● **Exercise prompt**
Without the pictures, copy all the entries below exactly.

--- START ---

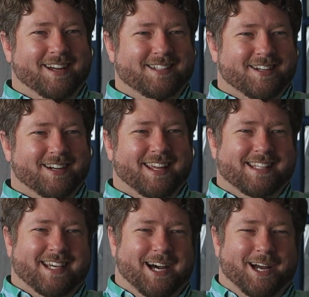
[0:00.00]
during that
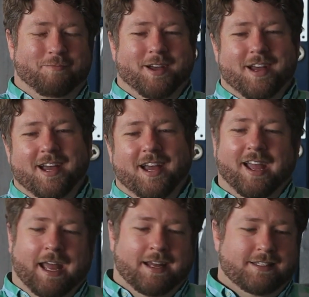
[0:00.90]
time.
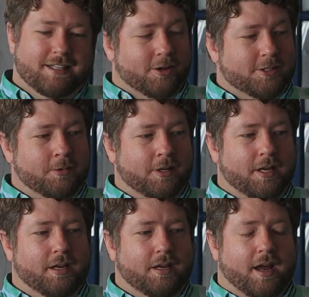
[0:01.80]
And
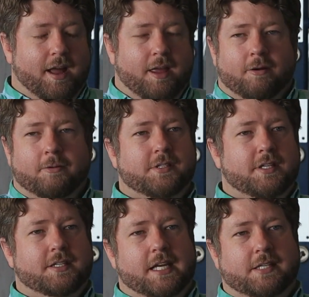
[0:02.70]
ultimately, it was
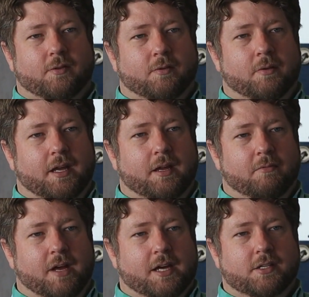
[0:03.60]
successful.
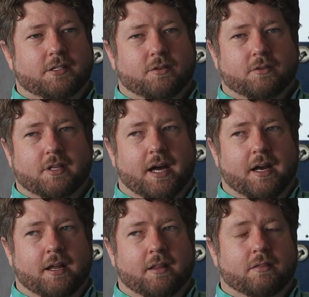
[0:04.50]
We actually sold that
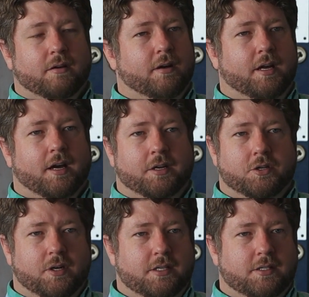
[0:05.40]
in 30
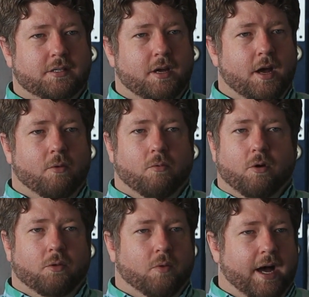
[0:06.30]
countries
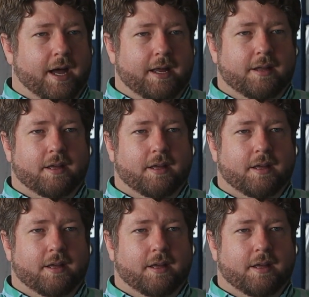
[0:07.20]
worldwide.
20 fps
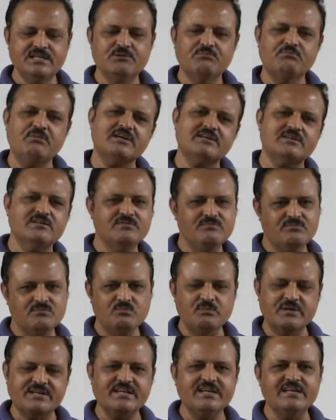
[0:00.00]
But
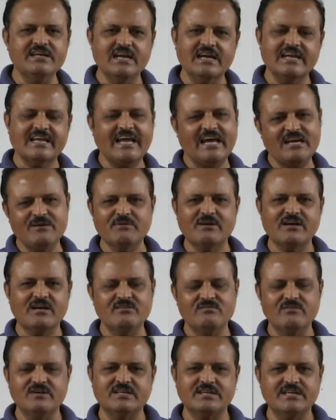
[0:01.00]
material can be
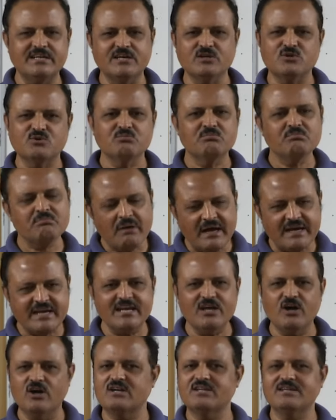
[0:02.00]
converted into money
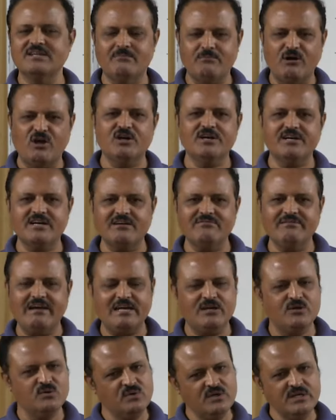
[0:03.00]
or in the monetary
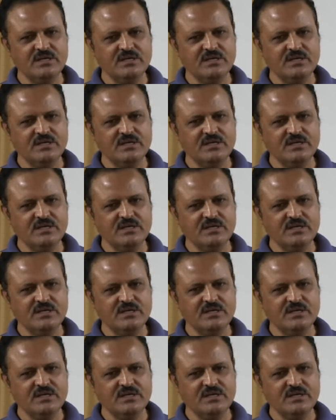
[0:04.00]
value,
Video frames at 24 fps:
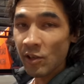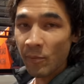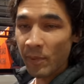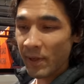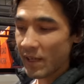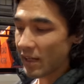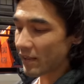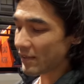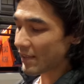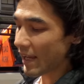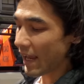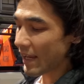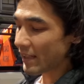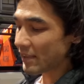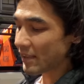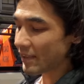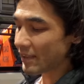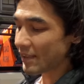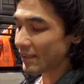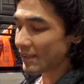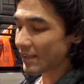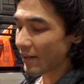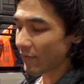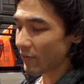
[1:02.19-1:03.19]
So because the
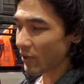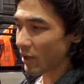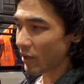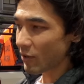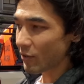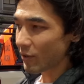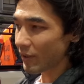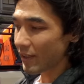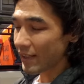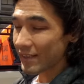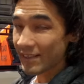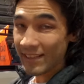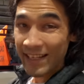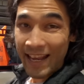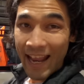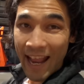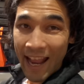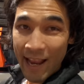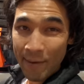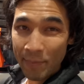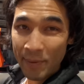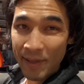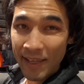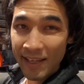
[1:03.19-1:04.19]
a6700 is an
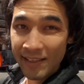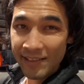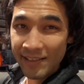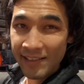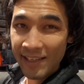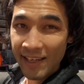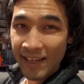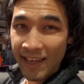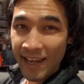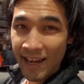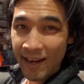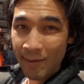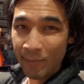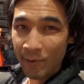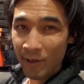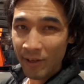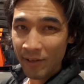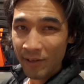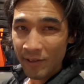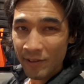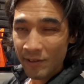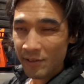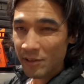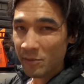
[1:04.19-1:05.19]
aps-c
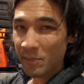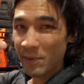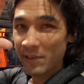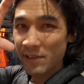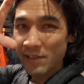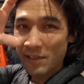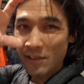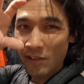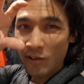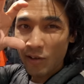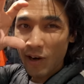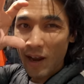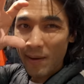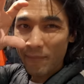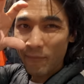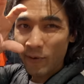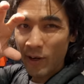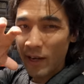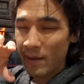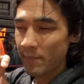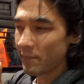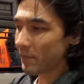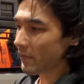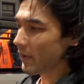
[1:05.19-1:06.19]
camera, which means it's a crop
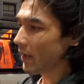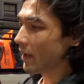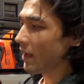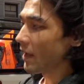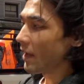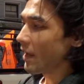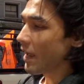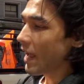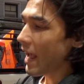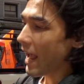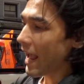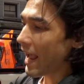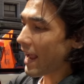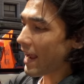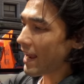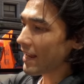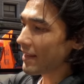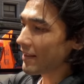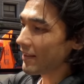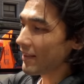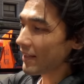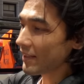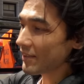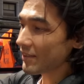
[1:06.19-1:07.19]
frame,
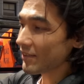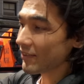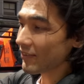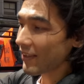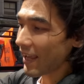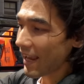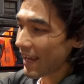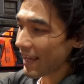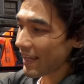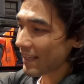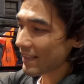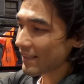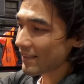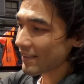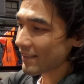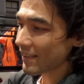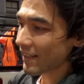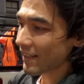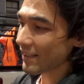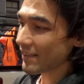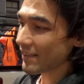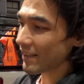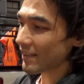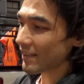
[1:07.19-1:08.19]
and this
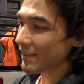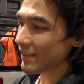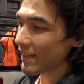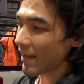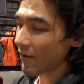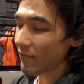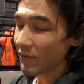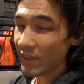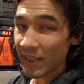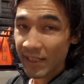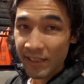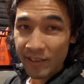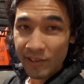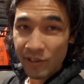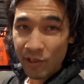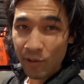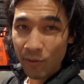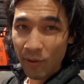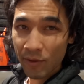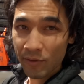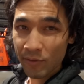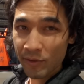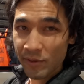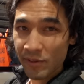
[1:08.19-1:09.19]
lens is a
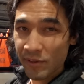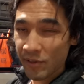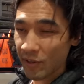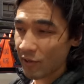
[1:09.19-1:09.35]
70-200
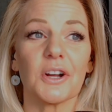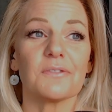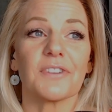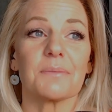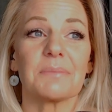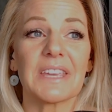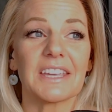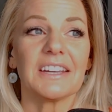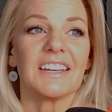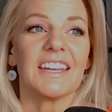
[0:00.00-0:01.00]
for
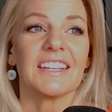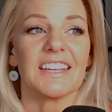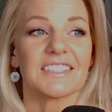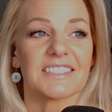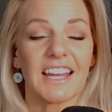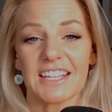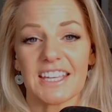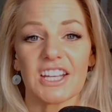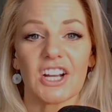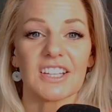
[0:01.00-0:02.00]
me, instead of
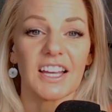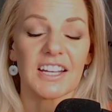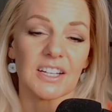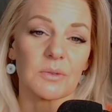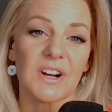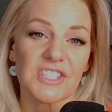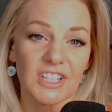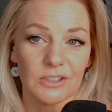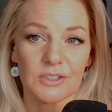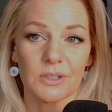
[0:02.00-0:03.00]
getting online and
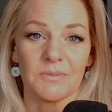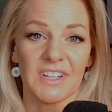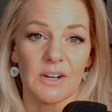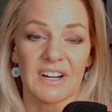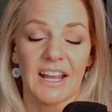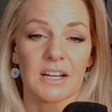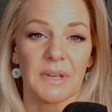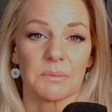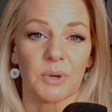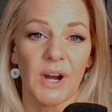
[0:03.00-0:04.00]
watching a YouTube video on how to
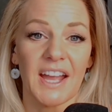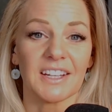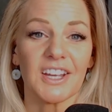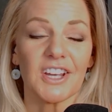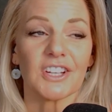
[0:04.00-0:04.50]
bake bread,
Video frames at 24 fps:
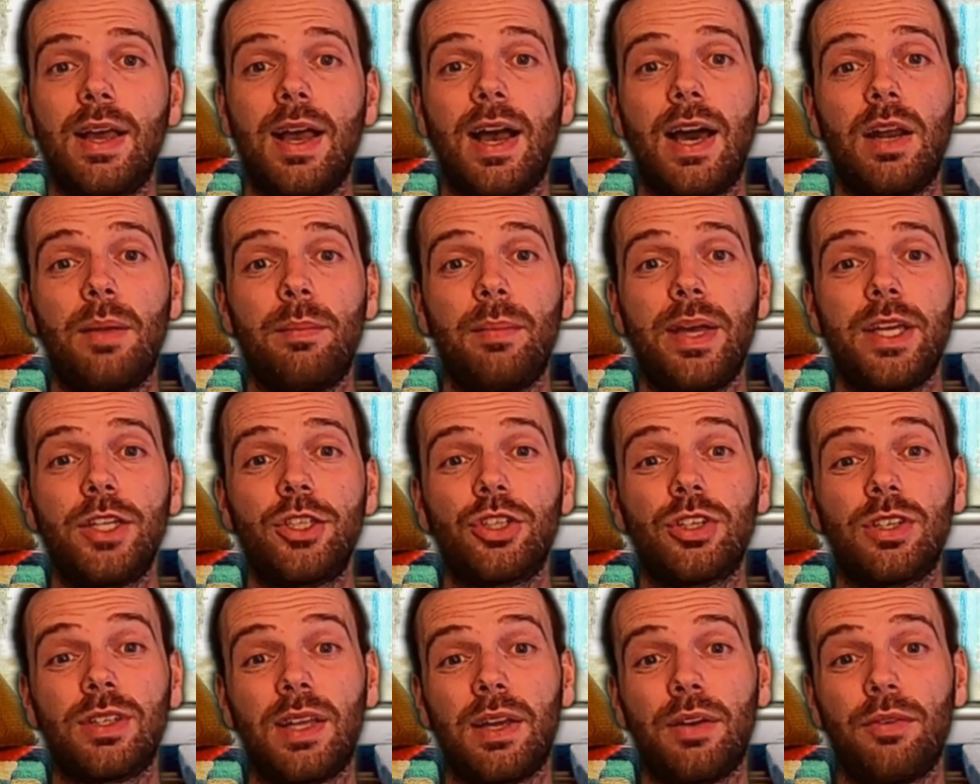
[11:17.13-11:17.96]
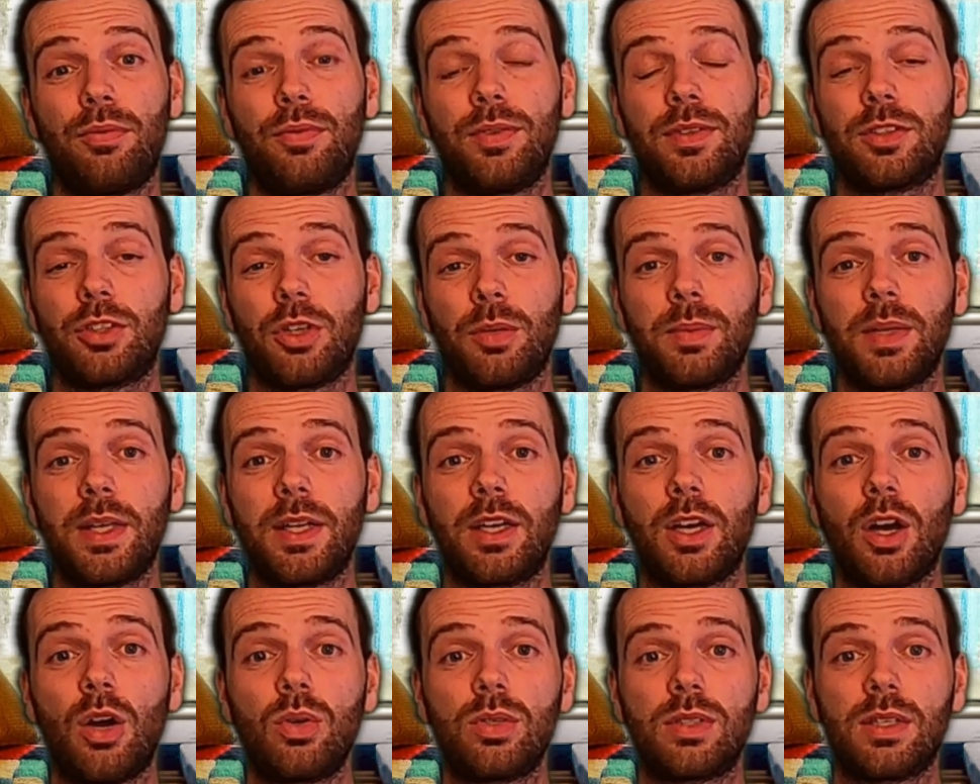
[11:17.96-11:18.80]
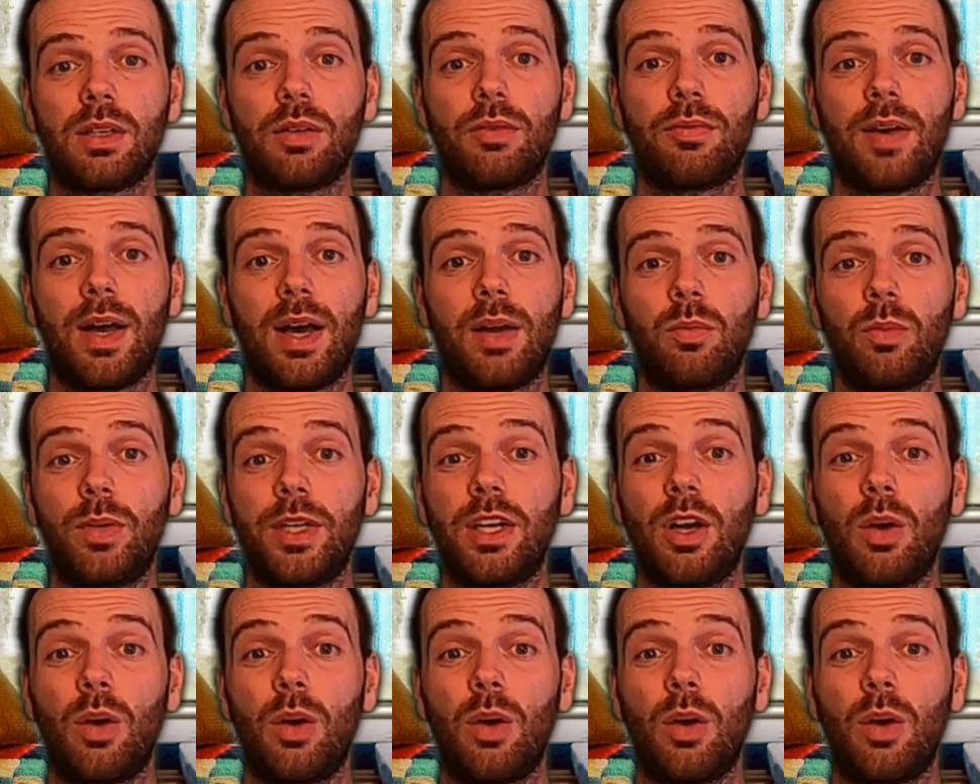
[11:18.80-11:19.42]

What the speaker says: and it makes sure that if something goes in the van we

--- END ---

● **Output**
[0:00.00]
during that
[0:00.90]
time.
[0:01.80]
And
[0:02.70]
ultimately, it was
[0:03.60]
successful.
[0:04.50]
We actually sold that
[0:05.40]
in 30
[0:06.30]
countries
[0:07.20]
worldwide.
20 fps
[0:00.00]
But
[0:01.00]
material can be
[0:02.00]
converted into money
[0:03.00]
or in the monetary
[0:04.00]
value,
Video frames at 24 fps:
[1:02.19-1:03.19]
So because the
[1:03.19-1:04.19]
a6700 is an
[1:04.19-1:05.19]
aps-c
[1:05.19-1:06.19]
camera, which means it's a crop
[1:06.19-1:07.19]
frame,
[1:07.19-1:08.19]
and this
[1:08.19-1:09.19]
lens is a
[1:09.19-1:09.35]
70-200
[0:00.00-0:01.00]
for
[0:01.00-0:02.00]
me, instead of
[0:02.00-0:03.00]
getting online and
[0:03.00-0:04.00]
watching a YouTube video on how to
[0:04.00-0:04.50]
bake bread,
Video frames at 24 fps:
[11:17.13-11:17.96]
[11:17.96-11:18.80]
[11:18.80-11:19.42]

What the speaker says: and it makes sure that if something goes in the van we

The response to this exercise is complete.